URL: /configuration/crawler

---
title: "Crawler Settings"
description: "Configure crawl behavior, limits, delays, and URL patterns"
---

The `[crawler]` section controls how squirrelscan discovers and fetches pages.

## Configuration

```toml
[crawler]
max_pages = 100
delay_ms = 100
timeout_ms = 30000
concurrency = 5
per_host_concurrency = 5
per_host_delay_ms = 50
include = []
exclude = []
allow_query_params = []
drop_query_prefixes = ["utm_", "gclid", "fbclid"]
respect_robots = true
incremental = true
breadth_first = true
max_prefix_budget = 0.25
user_agent = ""
follow_redirects = true
```

## Crawl Limits

### `max_pages`

**Type:** `number`
**Default:** `100`
**Range:** `1` to `5000` (capped by CLI)

Maximum number of pages to crawl per audit. The literal config default is `100`, but when `max_pages` isn't explicitly set the effective budget follows the [coverage mode](/crawl): `quick` = 25, `surface` = 100, `full` = 500. The default coverage mode is auth-aware — signed-in Pro accounts default to `surface`, free/anonymous to `quick` (see [Coverage Modes](/cli/audit#coverage-modes)).

**Examples:**

Small site:
```toml
[crawler]
max_pages = 50
```

Large site:
```toml
[crawler]
max_pages = 2000
```

**CLI override:**
```bash
squirrel audit https://example.com -m 100
```

The resolution order is **`--max-pages` / `-m` > non-default `[crawler] max_pages` > coverage-mode default** (`quick` 25, `surface` 100, `full` 500).

**Note:** The CLI enforces a hard cap (currently 5,000 pages) regardless of config. When a crawl stops because it hit the limit, the CLI prints a hint naming `--max-pages` and the cap — see [Hitting the page limit](/crawl#hitting-the-page-limit).

### `max_depth`

**Type:** `number`
**Default:** unset (unlimited)

Maximum crawl depth measured in link hops from the start page (seed and sitemap URLs are depth `0`; a link found on a depth-`N` page is depth `N+1`). When set, the crawler never follows links past this depth — `max_depth = 1` audits the start page plus the pages it links to directly.

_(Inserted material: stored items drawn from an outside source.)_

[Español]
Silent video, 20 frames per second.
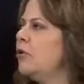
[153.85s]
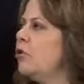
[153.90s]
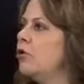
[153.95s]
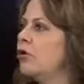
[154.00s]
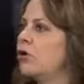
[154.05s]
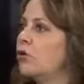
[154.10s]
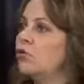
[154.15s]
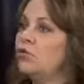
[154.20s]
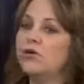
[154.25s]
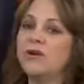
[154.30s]
lo
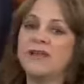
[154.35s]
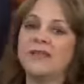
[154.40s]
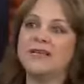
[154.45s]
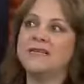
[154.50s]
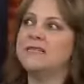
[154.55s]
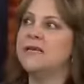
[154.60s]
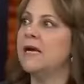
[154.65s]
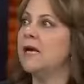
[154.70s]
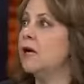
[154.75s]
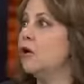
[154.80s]
que ocurre
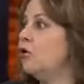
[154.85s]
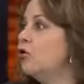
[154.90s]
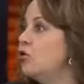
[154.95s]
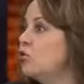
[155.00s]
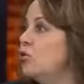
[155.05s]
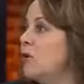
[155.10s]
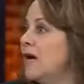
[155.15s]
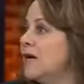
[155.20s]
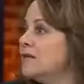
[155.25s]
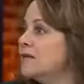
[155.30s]
desde en
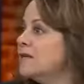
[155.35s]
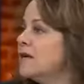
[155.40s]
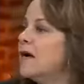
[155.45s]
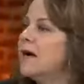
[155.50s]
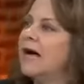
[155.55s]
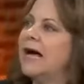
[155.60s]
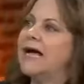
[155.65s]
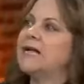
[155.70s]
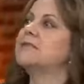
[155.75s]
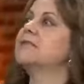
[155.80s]
Honduras
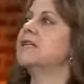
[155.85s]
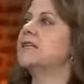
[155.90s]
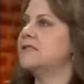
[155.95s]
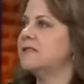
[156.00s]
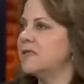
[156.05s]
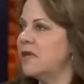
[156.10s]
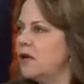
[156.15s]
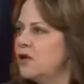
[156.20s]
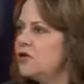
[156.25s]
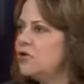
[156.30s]
hasta
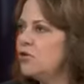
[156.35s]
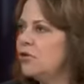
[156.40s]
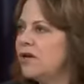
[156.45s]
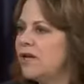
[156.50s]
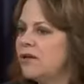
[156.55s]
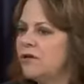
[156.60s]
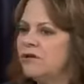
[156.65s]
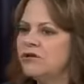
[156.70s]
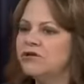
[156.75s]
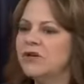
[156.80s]
Estados
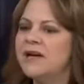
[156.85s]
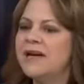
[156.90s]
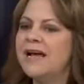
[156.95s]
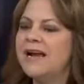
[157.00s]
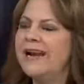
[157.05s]
Unidos,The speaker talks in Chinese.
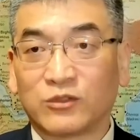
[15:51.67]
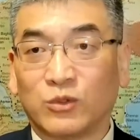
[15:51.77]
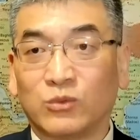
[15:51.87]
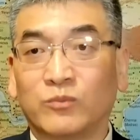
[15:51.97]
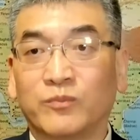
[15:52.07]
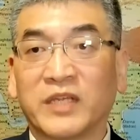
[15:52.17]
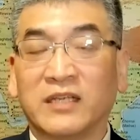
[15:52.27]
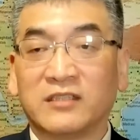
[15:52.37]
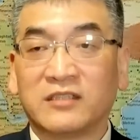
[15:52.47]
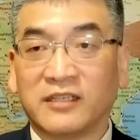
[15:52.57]
从
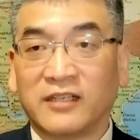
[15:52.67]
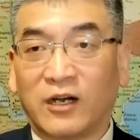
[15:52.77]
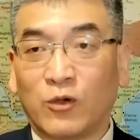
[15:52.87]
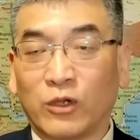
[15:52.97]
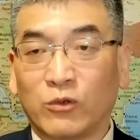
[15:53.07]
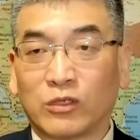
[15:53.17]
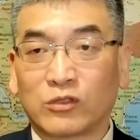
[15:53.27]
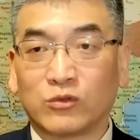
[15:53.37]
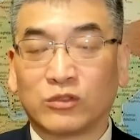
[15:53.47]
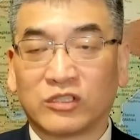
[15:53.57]
秦刚回国
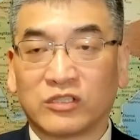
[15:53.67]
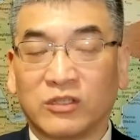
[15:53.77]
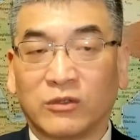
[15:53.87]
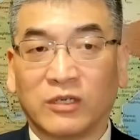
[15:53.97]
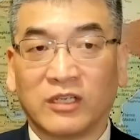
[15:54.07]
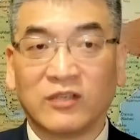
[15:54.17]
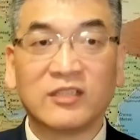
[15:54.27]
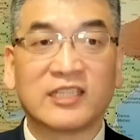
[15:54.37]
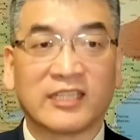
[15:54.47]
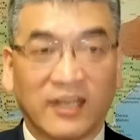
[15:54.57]
述职之后，因
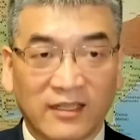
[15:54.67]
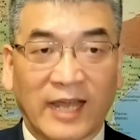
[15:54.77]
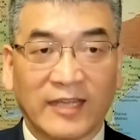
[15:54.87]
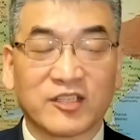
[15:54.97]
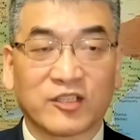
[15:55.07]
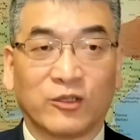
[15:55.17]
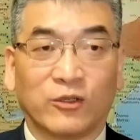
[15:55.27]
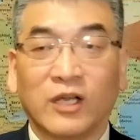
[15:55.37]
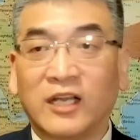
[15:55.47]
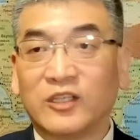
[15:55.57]
为秦刚来的时
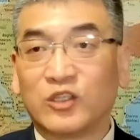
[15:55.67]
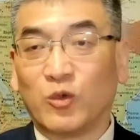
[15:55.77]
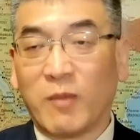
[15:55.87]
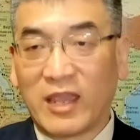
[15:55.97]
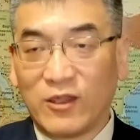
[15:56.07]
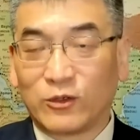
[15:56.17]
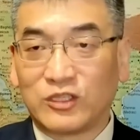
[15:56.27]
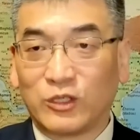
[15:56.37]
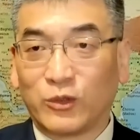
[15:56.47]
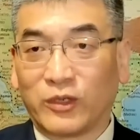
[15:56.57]
候就没有
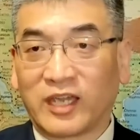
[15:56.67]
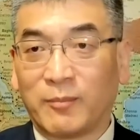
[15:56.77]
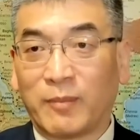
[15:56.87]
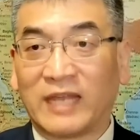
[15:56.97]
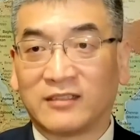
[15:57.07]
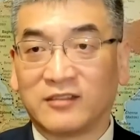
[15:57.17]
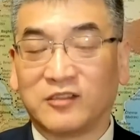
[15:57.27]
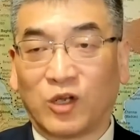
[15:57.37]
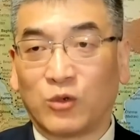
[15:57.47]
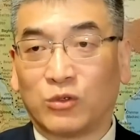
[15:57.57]
机会给拜登递
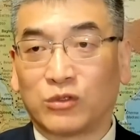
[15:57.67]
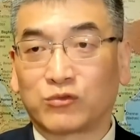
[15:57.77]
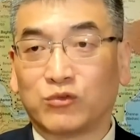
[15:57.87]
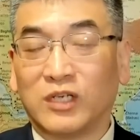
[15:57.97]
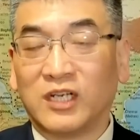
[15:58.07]
交国书，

Unset leaves crawling depth-unbounded (the page budget still applies).

```toml
[crawler]
max_depth = 2
```

**CLI override:**
```bash
squirrel audit https://example.com --max-depth 2
```

The resolution order is **`--max-depth` > `[crawler] max_depth` > unlimited**.

---

### `timeout_ms`

**Type:** `number`
**Default:** `30000` (30 seconds)
**Range:** `1000` to `60000` recommended

Timeout for each page request in milliseconds.

**Examples:**

Fast timeout for quick sites:
```toml
[crawler]
timeout_ms = 10000  # 10 seconds
```

Slow sites or APIs:
```toml
[crawler]
timeout_ms = 45000  # 45 seconds
```

**When request exceeds timeout:**
- Page marked as failed
- Crawl continues with next URL
- Logged in error output

---

## Rate Limiting

### `delay_ms`

**Type:** `number`
**Default:** `100` (100ms)

Base delay between requests in milliseconds.

**Examples:**

Fast crawl (be careful):
```toml
[crawler]
delay_ms = 50
```

Polite crawl:
```toml
[crawler]
delay_ms = 500
```

No delay (local development only):
```toml
[crawler]
delay_ms = 0
```

**Note:** Actual delays depend on `per_host_delay_ms` and concurrency settings.

---

### `per_host_delay_ms`

**Type:** `number`
**Default:** `50` (50ms)

Minimum delay between consecutive request **starts** to the same host. Request
starts stagger independently, so up to `per_host_concurrency` requests can be in
flight at once while still spacing new requests apart for politeness.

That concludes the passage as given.